I find I no longer have a strictly appropriate icon for this situation. Hmm.
Two years ago today I got word that my father had died.
Yesterday was the actual death anniversary, but we didn't hear until the following day, because no one else was home. Except the kid brother in Edmonton, we were all in Ontario - Mom was visiting her dad, G and F and I were living in Toronto.
I got a voicemail from my mother in the late afternoon, after school, telling me to call her back. Mom sounded terrible, like she was crying or very sick, and I thought, Grandpa's dead. I couldn't imagine what else would make her sound like that.
Failure of imagination.
It sucked, and it continues, periodically, to suck, but it's a selfish kind of awful. He was in a lot of pain for a lot of years, and he's gone home. I believe that, without a shade of doubt.
I think about his funeral a lot. It was very beautiful. We were fortunate that the Latin-rite priest who used to travel down from Calgary every two weeks to celebrate Tridentine Mass at our parish was willing to celebrate his funeral. It probably helped that Dad was one-half of the core schola and Father Blust knew him decently well.
Part of me wanted to take pictures at the funeral, but most of me wanted to just keep it in my head, just for me. The memories will fade into inaccuracy - have begun to do so already. That's fine.
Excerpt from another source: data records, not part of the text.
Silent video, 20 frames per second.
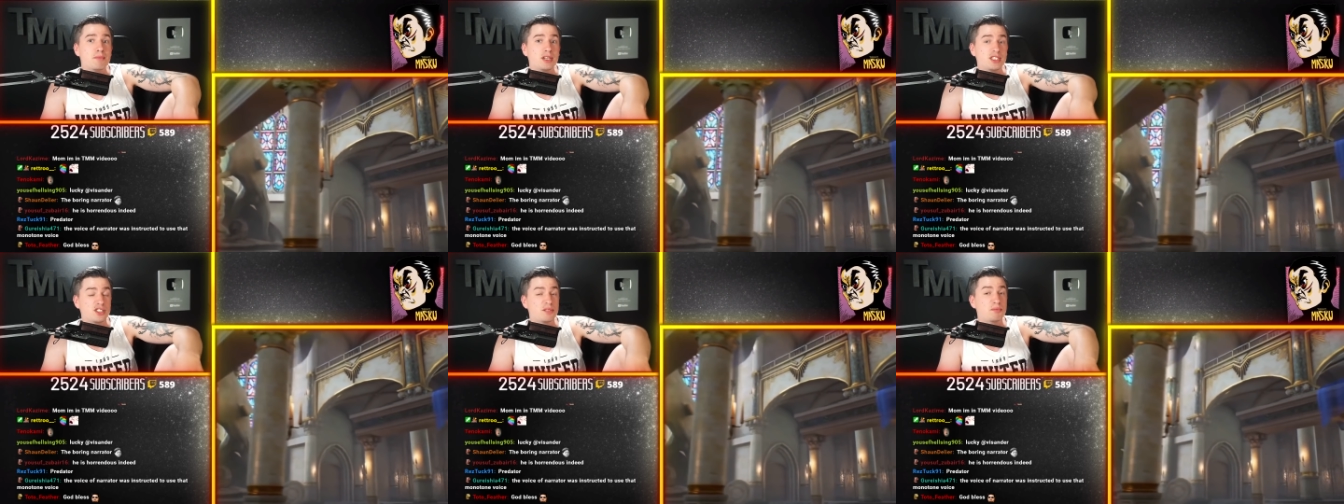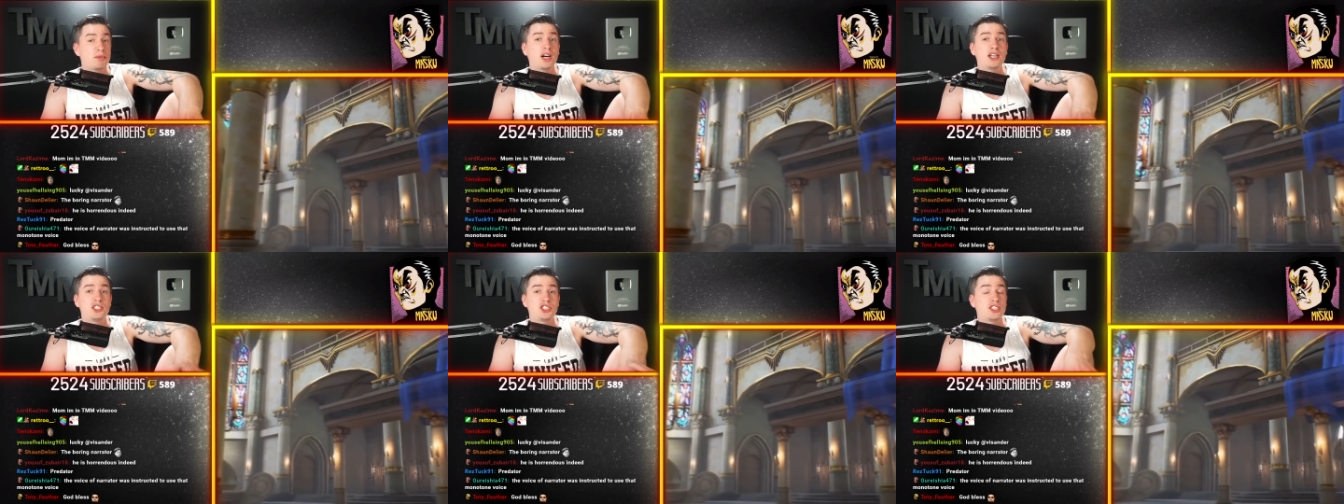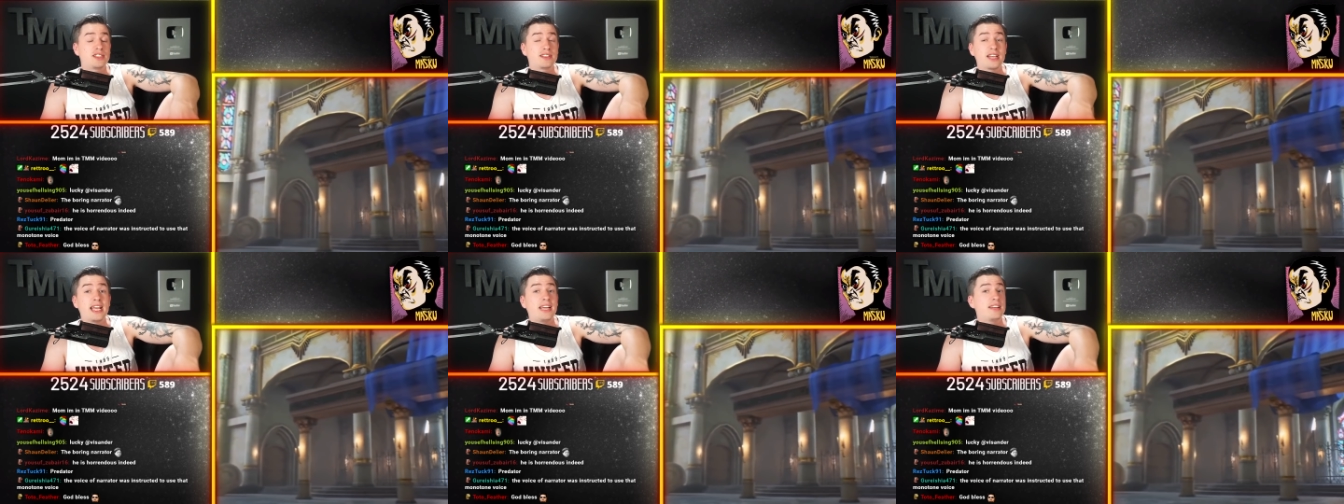but your
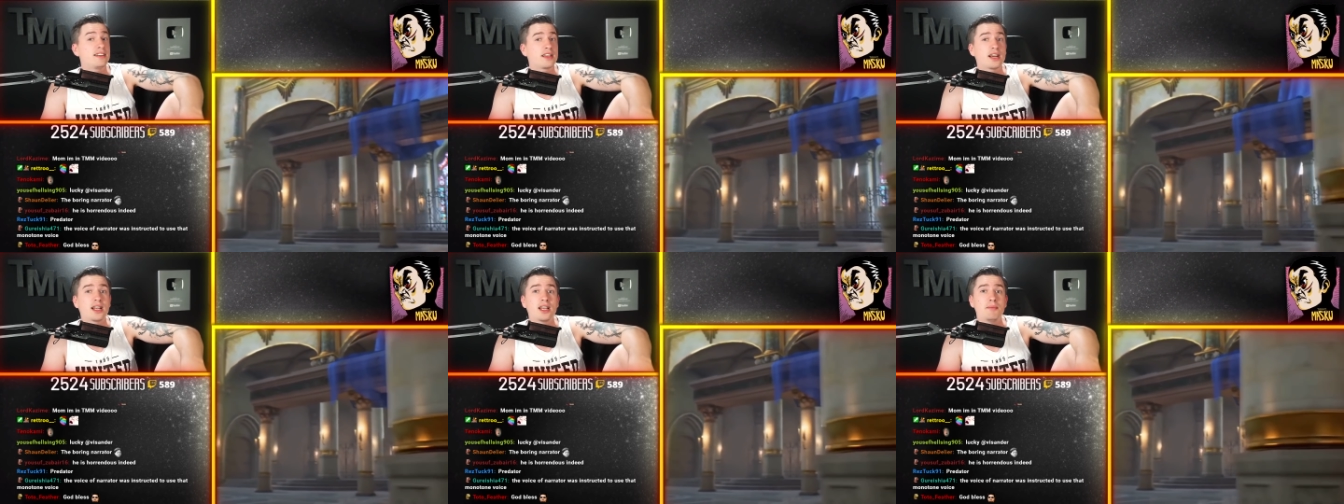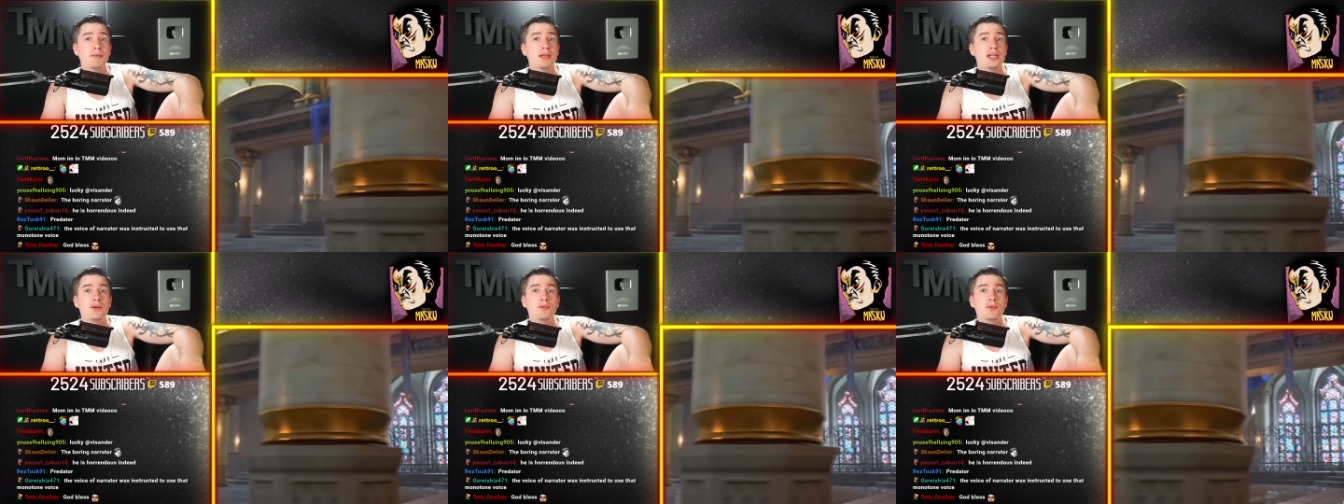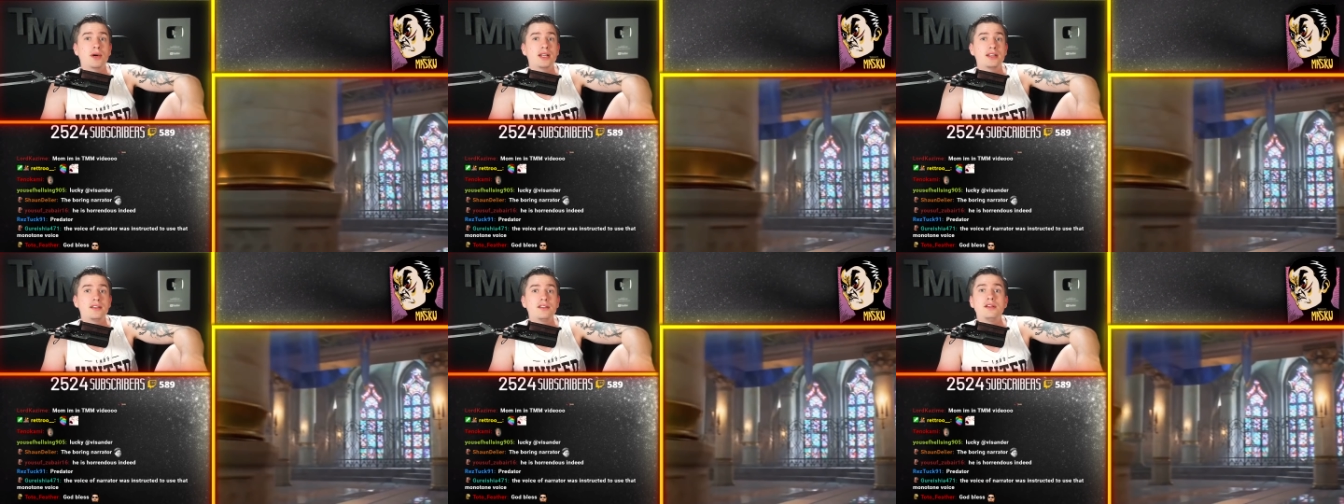budget ain't gonna be
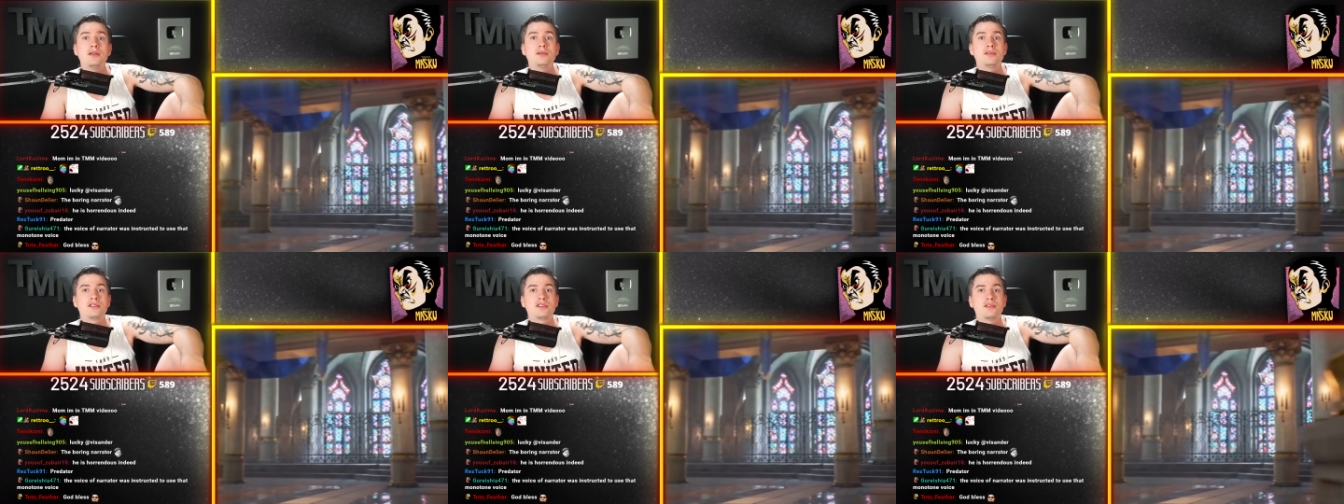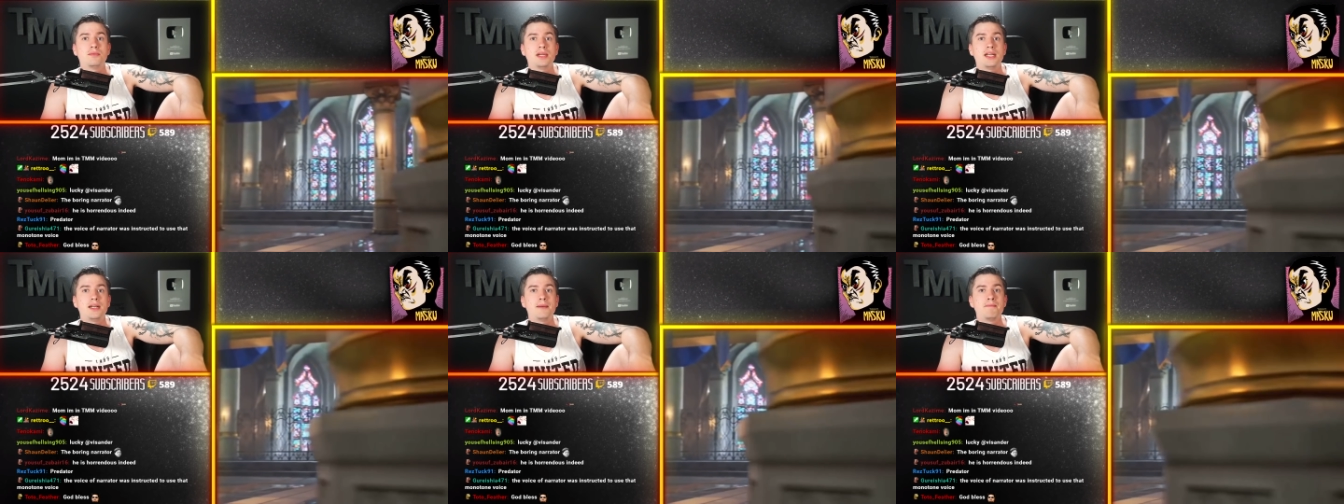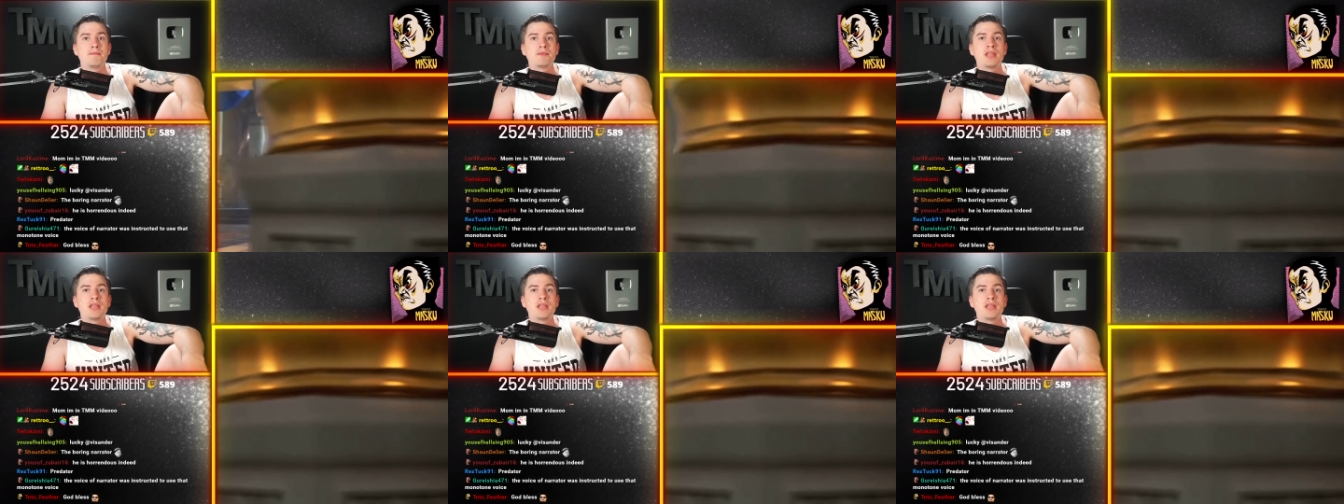what it used to be.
Certain things stand out: the black velvet vestments, heavily embroidered in metallic thread that read somewhere between gold and silver; the coffin with its black mantle, so strange because he was cremated; following the man from the funeral parlour whose name I don't remember but who I trusted immediately and completely because he has been an usher in our parish since I was a child; preparing the small girls' ensemble, made up of a handful of my mother's students, who sang
Tota pulchra es Maria from the loft before Mass (they got a little hung up on "tu honorificentia populi nostri" bit because chromaticism, but considering the timeline they were working under and their age and experience, they did a remarkable job, and preparing them gave me something concrete to do that would not have gotten done otherwise)
I remember being fine, just fine, when I got downstairs to the parish hall where the reception was to be, until I saw an old and dear friend of my father's who offered me a hug, and I found myself apologising for crying. He, bless the man, walked straight through my apologies and offered me consolation instead.
It was a good day, to be honest. I remember shopping for flowers with my mother, who had a very specific idea of the sort of memorial display she wanted; it involved purchasing a daffodil in a pot small enough to fit inside the bell of an alto sax, among other things. I remember setting up the display, which involved all his old instruments, and poking through the exciting folio compartment in the lid of his clarinet case to discover it held the clarinet part for Messaien's Quartet for the End of Time.
I remember a lot. It was only two years ago, after all. I wouldn't trust myself to lead a class on grief, as I was once called upon to do as a sub last year (when I found out the lesson plans, I had to contact the office and see if they could switch me out with someone, because there was no way), but most of the time, I can talk about Dad without crying, without even wanting to cry. I get into specifics about the funeral, and yeah, I lose it a little still, but I'm okay. It's been two years and I'm okay.
Well. Aside from the bronchitis. But that's unrelated, I'm pretty sure.